Importantly, human-centered design doesn’t just lead to better products—it also creates more meaningful measures of success. For Acker, success often reveals itself not in data dashboards, but in human reactions: “It’s in those rare moments of wonder. It’s when a user pauses out of interest, taps a feature, then smiles as if they’ve discovered something that was always meant to be; or when a nurse mentions it to a colleague without being prompted.” In her view, effective HCD is about “finding the right balance between empathy and efficient utility,” and measuring signals of empowerment and mindset change alongside traditional metrics. 

For health care professionals considering HCD, both Nadel and Acker offer practical wisdom. Nadel advises: “Just try it.” Whether through hackathons, design sprints, or grassroots projects, there are increasing opportunities to experiment with HCD. Acker adds, “Start by asking ‘Why?’ twice as often as ‘How?’ Then create a team early—not as spectators but as co-creators.”  

She emphasizes the creative tension that arises when diverse voices, such as a nurse, a data analyst, and a patient advocate, come together to ideate and test. “That diversity of thought fuses into solutions no lone expert could imagine,” she says. “Then build something—anything—that feels unfinished and watch how people finish it. Observe quietly, then remove yourself from the story so you can see what truly matters. The real design emerges in the spaces you least expect. If you skip empathy, you skip insight.” 

Design thinking isn’t new, but its role in health care is only beginning to blossom. The World Economic Forum’s Future of Jobs Report 2025 ranks creativity, empathy, listening, and design thinking among the top emerging skills needed by 2030. As Nadel sees it, these capabilities will be critical as the field confronts two major challenges: the aging population and clinician burnout. 

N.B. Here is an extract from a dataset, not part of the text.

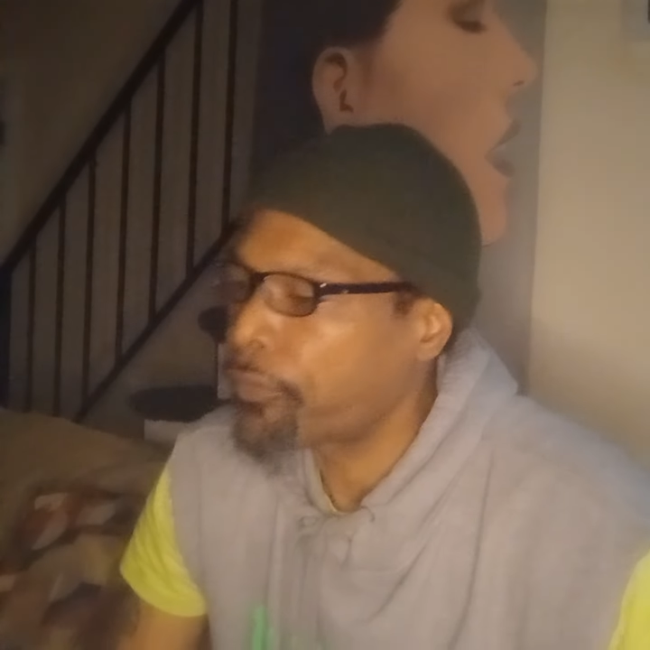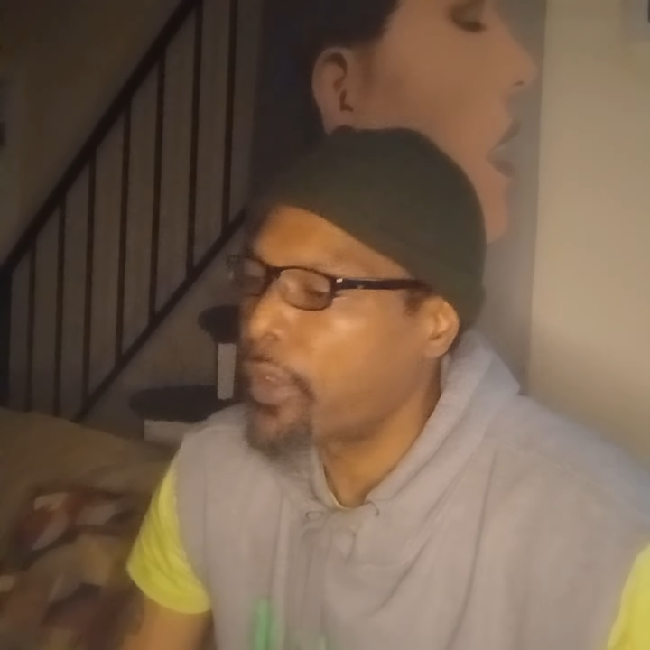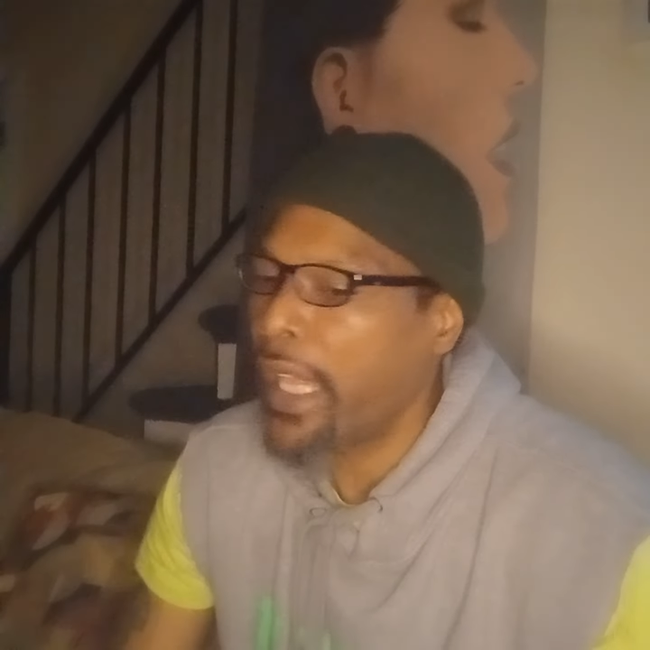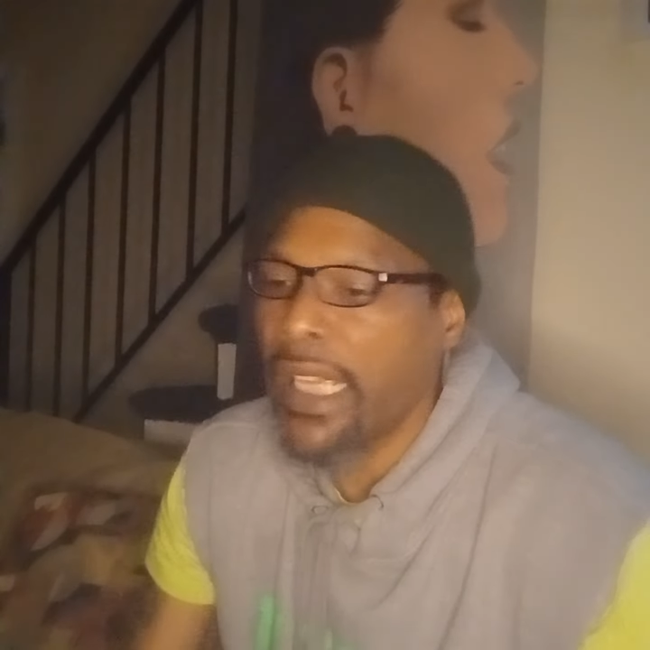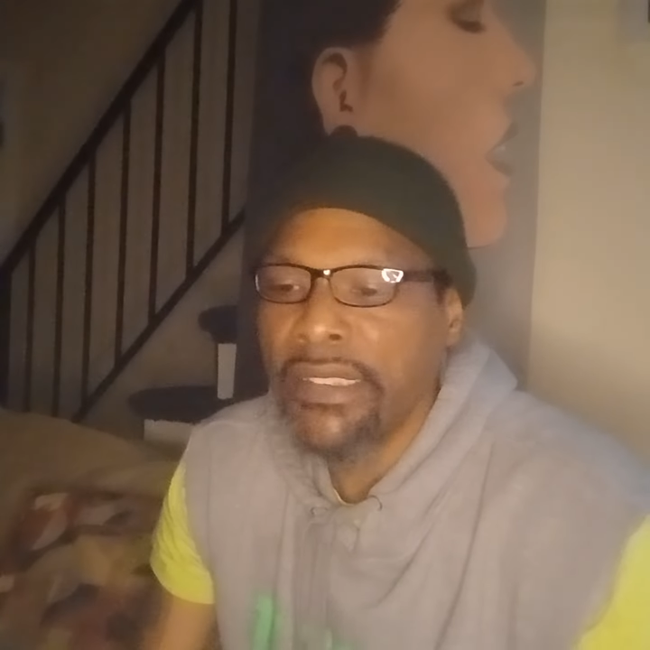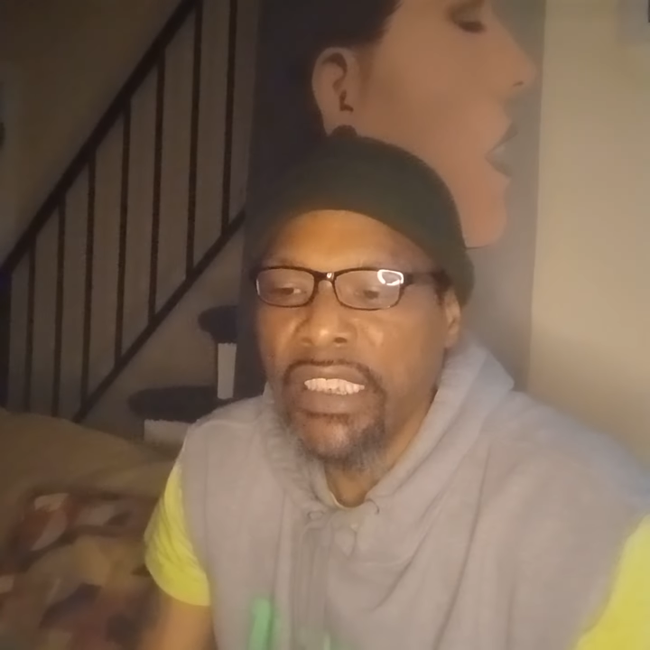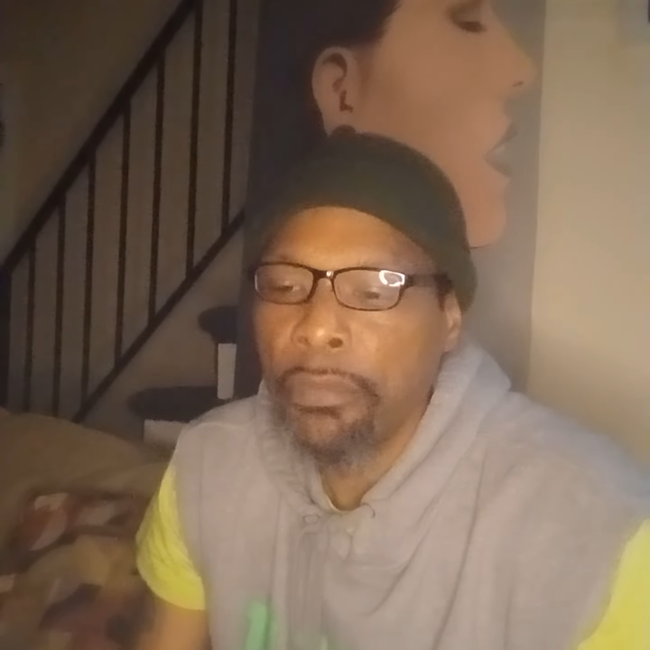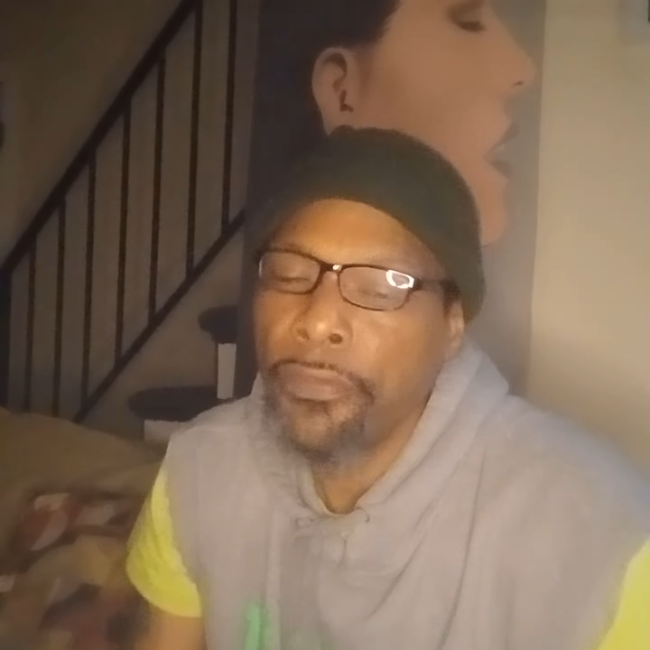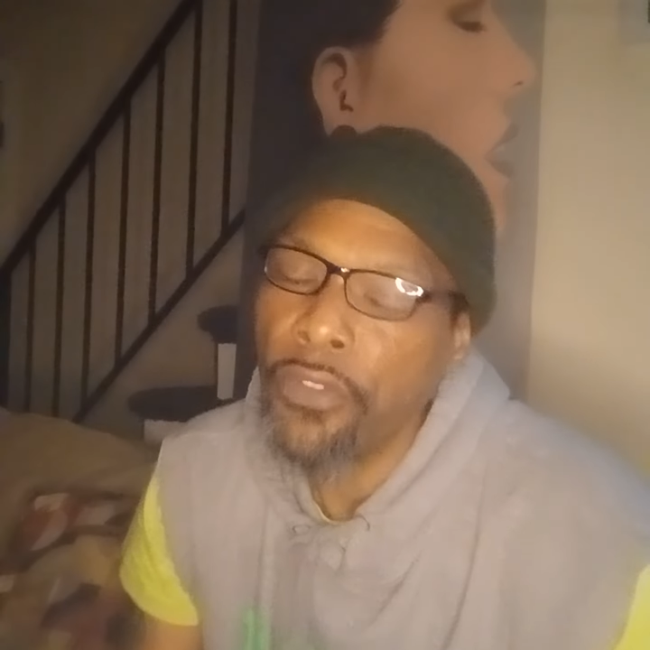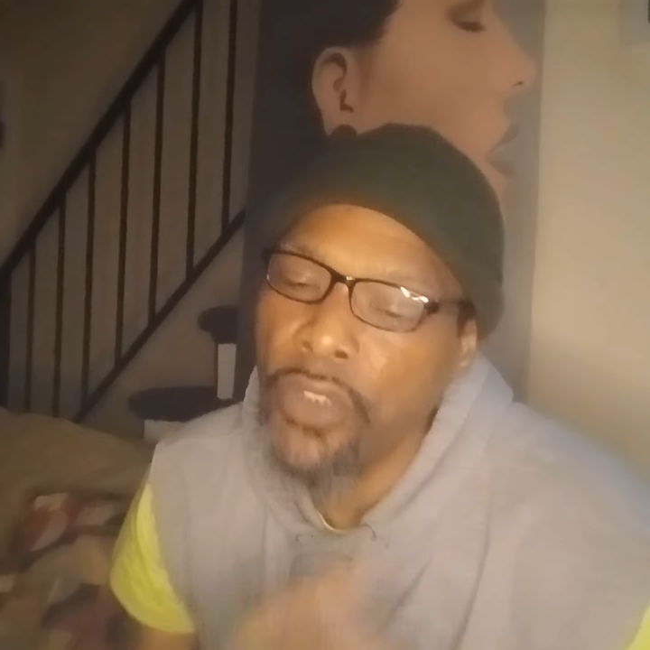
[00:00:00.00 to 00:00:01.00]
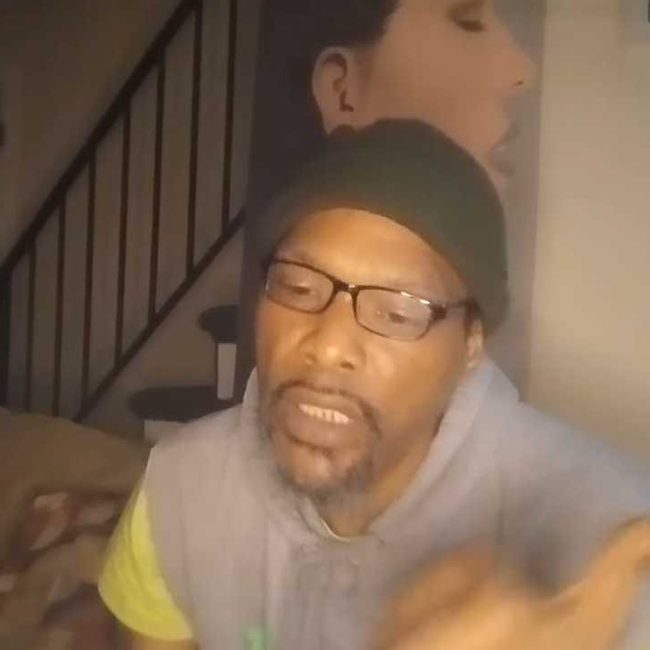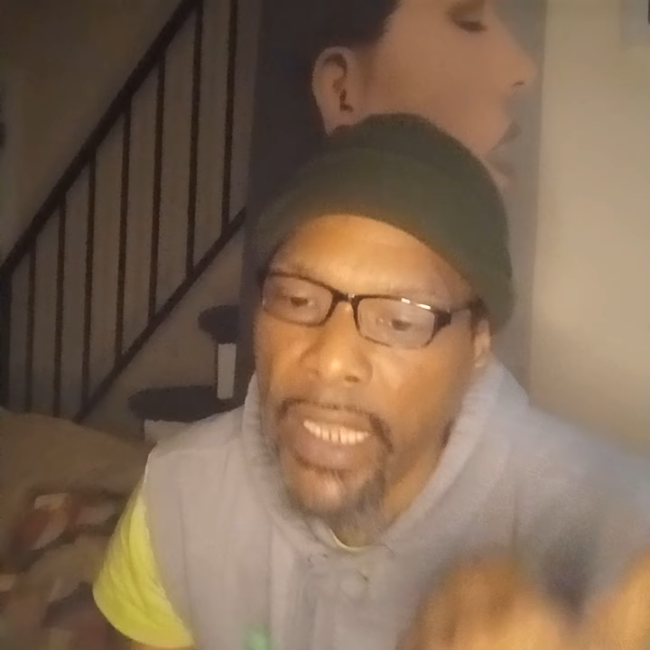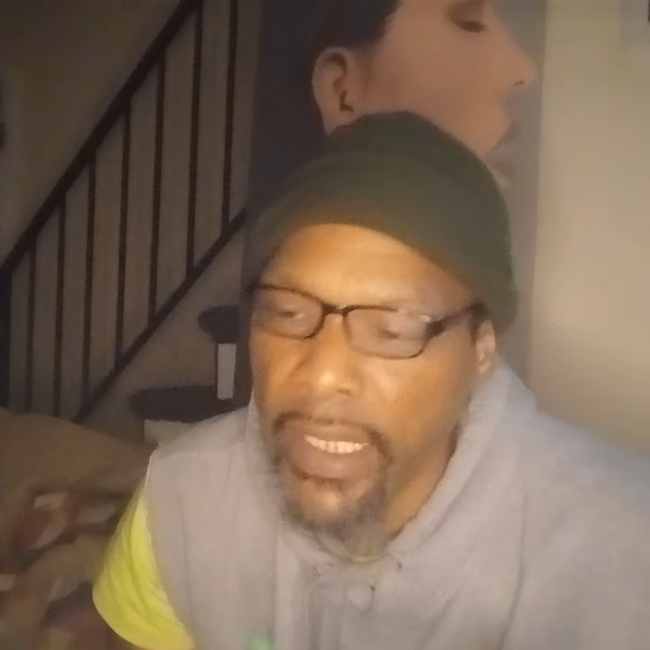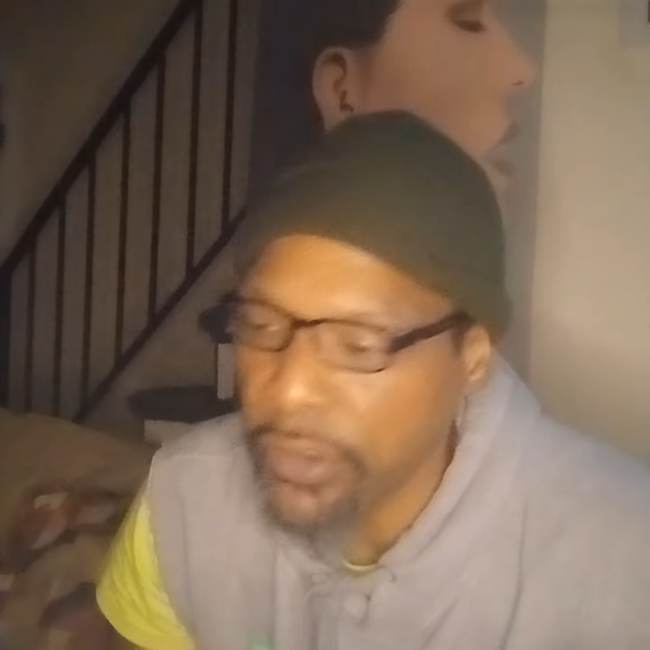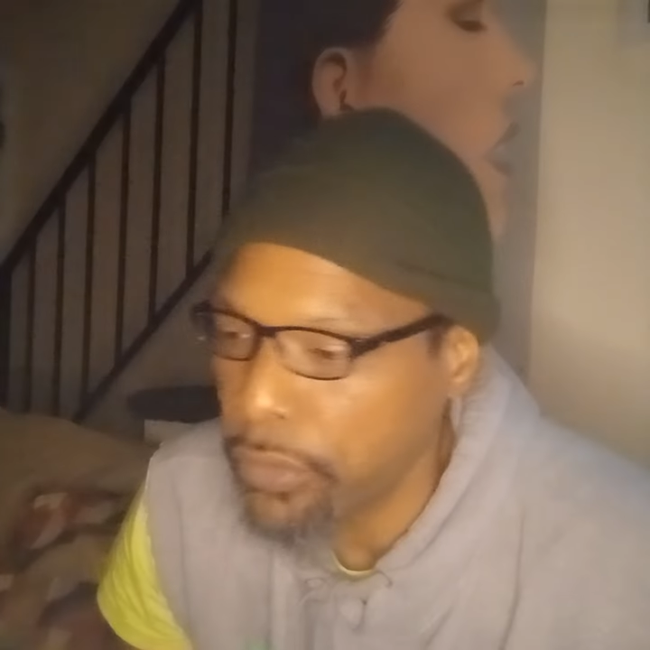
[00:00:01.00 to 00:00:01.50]
like I said before in the
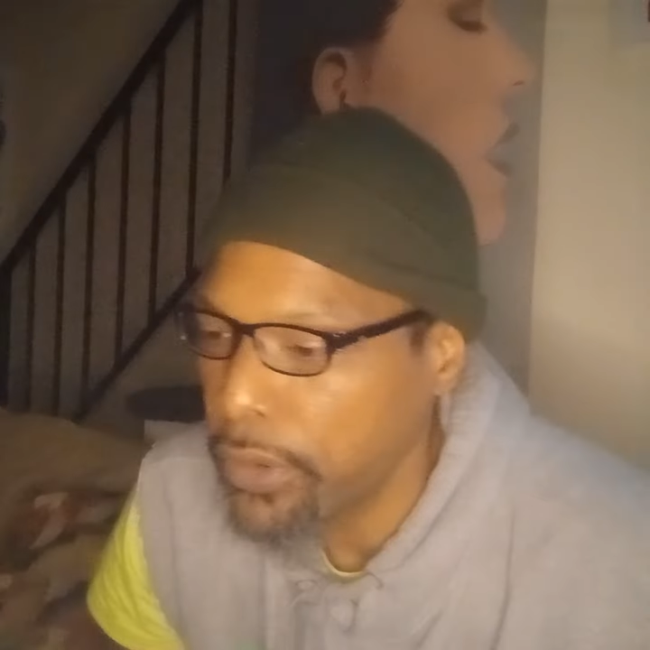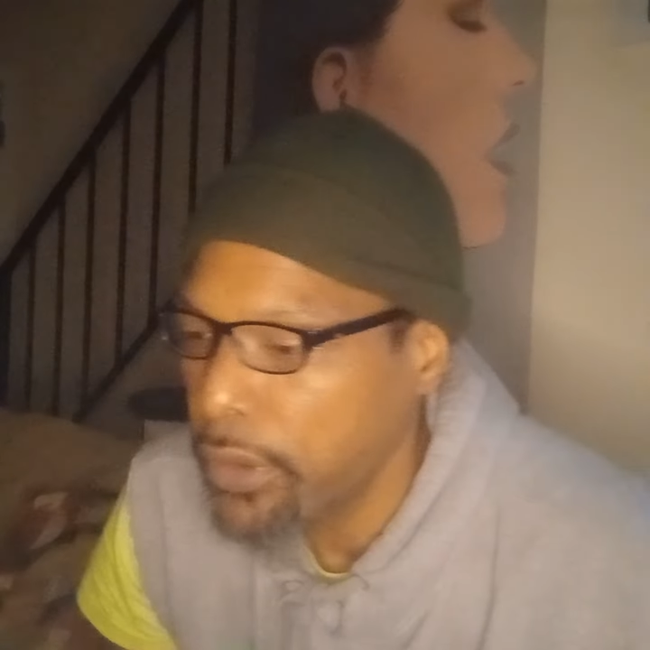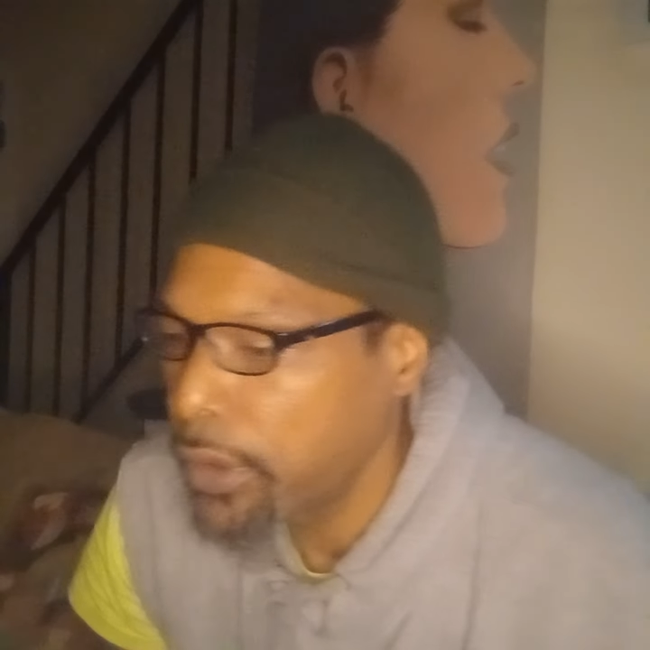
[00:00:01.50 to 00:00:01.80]
last one,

Massachusetts General Hospital is already applying design methods to rethink care for older adults, a demographic that had been dubbed the “gray tsunami,” explains Nadel. This initiative—dubbed “Super Aging”—seeks to reimagine care delivery for this growing group, from where care happens to how it’s accessed and experienced. 

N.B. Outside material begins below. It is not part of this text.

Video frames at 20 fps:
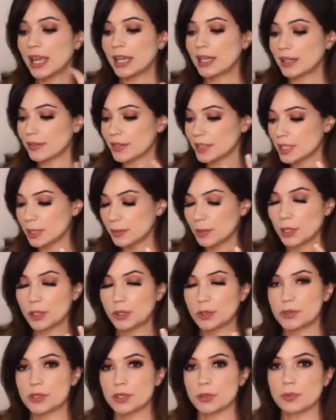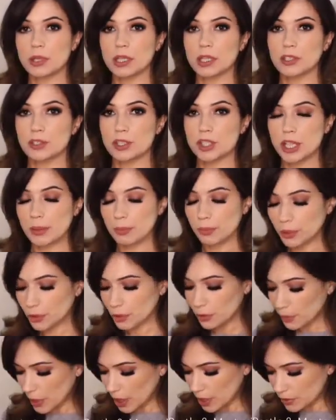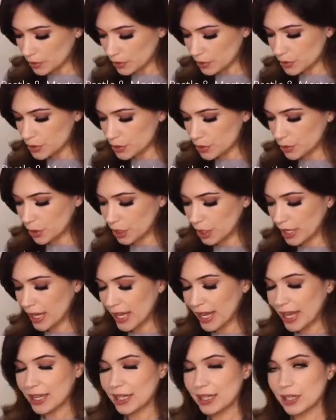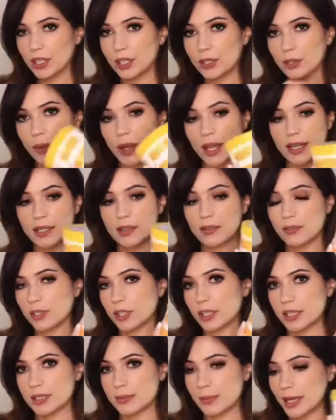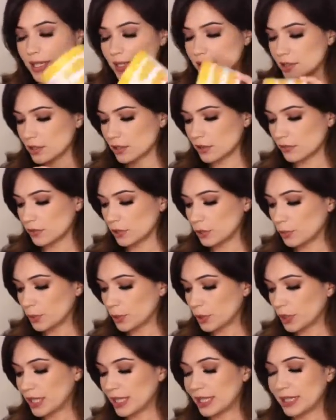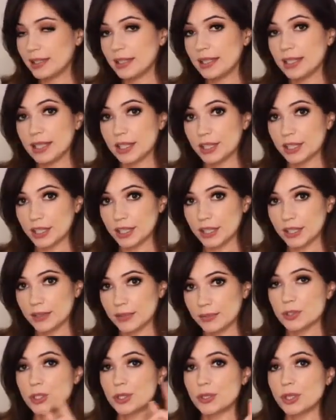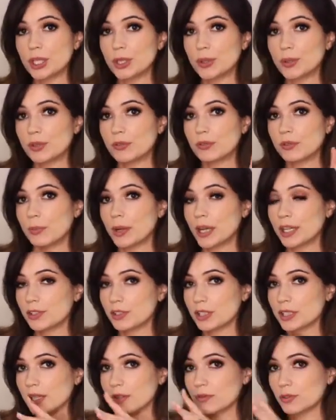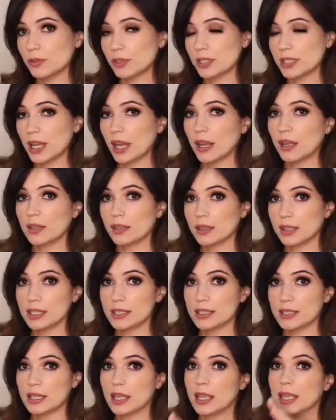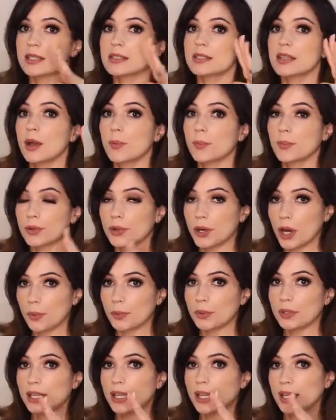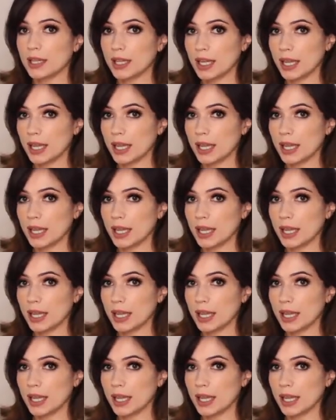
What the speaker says: and every time you use up like your shampoo bottles or you know, any of your cosmetic stuff, you put it in here so that you can remind yourself to recycle these things properly and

Simultaneously, HCD offers a path to restore joy to the health care workforce. “It empowers the frontline,” Nadel emphasizes. “When people see their ideas come to life, when they’re part of the solution, it gives them back control and creates real impact—for patients and providers alike.” 

The methodology might feel foreign at first, but its results are impossible to ignore. And the more you practice, the more you begin to see hidden possibilities everywhere.